豪華なキャスト陣による演技合戦も大いに見物でした。
主人公であるギャリソンを演じるのは、当時キャリアの絶頂期を迎えていたケヴィン・コスナー。真相追及に向けて一心に突き進む熱血漢的なキャラクターは、まさにハマり役といっていいものでした。ギャリソンというより、ストーン監督の主張を代弁するかのような終盤の法廷シーンでの大演説には、観ているこちらにも力が入る気がいたしました。
共演陣も本当にスゴい。

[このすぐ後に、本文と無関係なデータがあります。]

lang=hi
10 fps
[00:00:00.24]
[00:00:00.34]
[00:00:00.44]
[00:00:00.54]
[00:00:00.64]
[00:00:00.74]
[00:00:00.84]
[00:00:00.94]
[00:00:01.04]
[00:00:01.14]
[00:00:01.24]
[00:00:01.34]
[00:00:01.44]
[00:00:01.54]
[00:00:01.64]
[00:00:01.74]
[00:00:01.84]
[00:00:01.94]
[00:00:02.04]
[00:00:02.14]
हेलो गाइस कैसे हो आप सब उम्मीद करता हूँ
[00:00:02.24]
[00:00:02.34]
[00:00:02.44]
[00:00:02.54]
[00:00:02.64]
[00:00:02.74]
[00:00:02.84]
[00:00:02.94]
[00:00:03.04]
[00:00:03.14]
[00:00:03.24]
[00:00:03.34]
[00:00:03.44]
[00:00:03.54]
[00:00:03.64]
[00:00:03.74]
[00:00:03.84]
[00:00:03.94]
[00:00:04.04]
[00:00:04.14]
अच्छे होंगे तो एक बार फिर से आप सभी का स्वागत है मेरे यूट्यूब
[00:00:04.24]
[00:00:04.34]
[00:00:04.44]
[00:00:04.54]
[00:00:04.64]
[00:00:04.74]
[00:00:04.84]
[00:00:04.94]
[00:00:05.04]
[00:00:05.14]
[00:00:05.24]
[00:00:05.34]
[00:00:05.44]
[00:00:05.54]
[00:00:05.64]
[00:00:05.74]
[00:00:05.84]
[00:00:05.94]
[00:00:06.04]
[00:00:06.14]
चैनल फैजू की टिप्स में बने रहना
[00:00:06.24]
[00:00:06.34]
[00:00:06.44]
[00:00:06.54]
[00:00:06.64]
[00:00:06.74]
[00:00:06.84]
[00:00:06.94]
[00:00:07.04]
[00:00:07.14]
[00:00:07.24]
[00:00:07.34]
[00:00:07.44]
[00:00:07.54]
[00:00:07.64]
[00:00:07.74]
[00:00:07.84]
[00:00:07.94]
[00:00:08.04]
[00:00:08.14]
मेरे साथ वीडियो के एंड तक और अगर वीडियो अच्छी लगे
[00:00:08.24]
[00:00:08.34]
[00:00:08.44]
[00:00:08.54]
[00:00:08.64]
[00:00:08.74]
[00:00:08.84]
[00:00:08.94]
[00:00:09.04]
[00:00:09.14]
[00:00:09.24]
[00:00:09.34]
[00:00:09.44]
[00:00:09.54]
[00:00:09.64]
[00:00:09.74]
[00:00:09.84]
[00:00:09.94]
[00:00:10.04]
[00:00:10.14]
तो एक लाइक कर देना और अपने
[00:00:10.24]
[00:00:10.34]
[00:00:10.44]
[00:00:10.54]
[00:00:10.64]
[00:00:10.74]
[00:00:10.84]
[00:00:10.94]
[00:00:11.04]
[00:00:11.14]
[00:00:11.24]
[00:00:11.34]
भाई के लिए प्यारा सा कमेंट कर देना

ギャリソンの妻を演じるシシー・スペイセクをはじめ、トミー・リー・ジョーンズ、ケヴィン・ベーコン、ゲイリー・オールドマン、ジョー・ペシ、ドナルド・サザーランド、ジョン・キャンディ、それにジャック・レモンやウォルター・マッソー・・・。
オズワルドを演じたゲイリー・オールドマンは、写真で見るオズワルドのイメージとまさに生き写しという感じの見事ななりきりぶりでしたし、ふてぶてしい態度を見せるクレー・ショーを演じるトミー・リー・ジョーンズの芝居にも、さすがと唸らされました。

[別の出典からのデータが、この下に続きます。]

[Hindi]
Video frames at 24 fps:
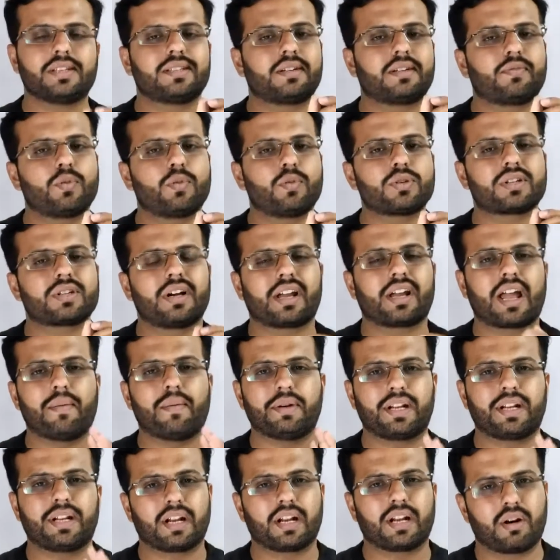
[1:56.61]
सिर्फ उसका
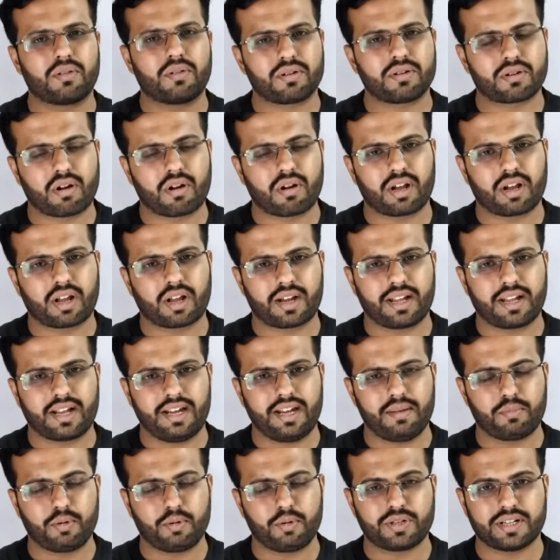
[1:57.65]
कैपिटल अकाउंट ड्रॉ करने के
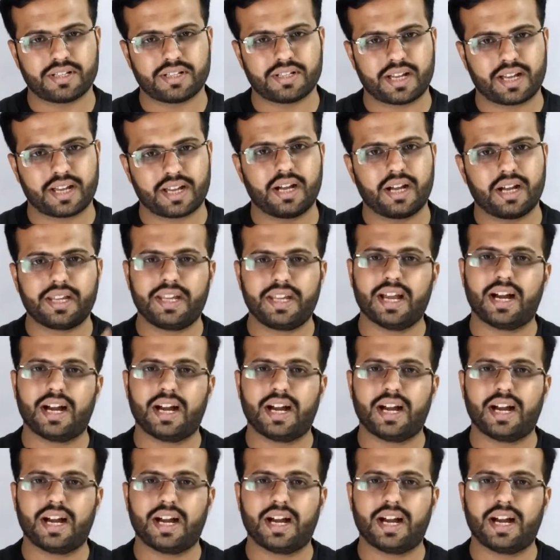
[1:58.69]
लिए पूछा जाएगा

『ホーム・アローン』(1990年)の間抜けで愛すべき泥棒役の印象も強いジョー・ペシは、本作では暗殺に関わっていたデイヴィッド・フェリーの役ですが、ギャリソンに証言したことで命の危険を察して怯えまくる、迫真の演技を見せてくれます。『フットルース』(1984年)などの青春映画のスターという印象があったケヴィン・ベーコンも、本作以降「演技派」という認識が広がったように思います。
ちなみに、本作には原案者であるジム・ギャリソンもちょこっと出演しております。演じるのは、自身が疑念を持ったウォーレン報告書をまとめた張本人である、最高裁長官のアール・ウォーレンというのが、まことに皮肉であります。

本作が描き出した事件の構図には、おそらく賛否両論があることでしょう。わたしには、それらの当否を判断することはできませんが、ケネディ暗殺の闇にあらためて光を当て、真相究明への機運を高めたという功績は否定できないでしょう。その意味においても、本作は問題作にして傑作だと思います。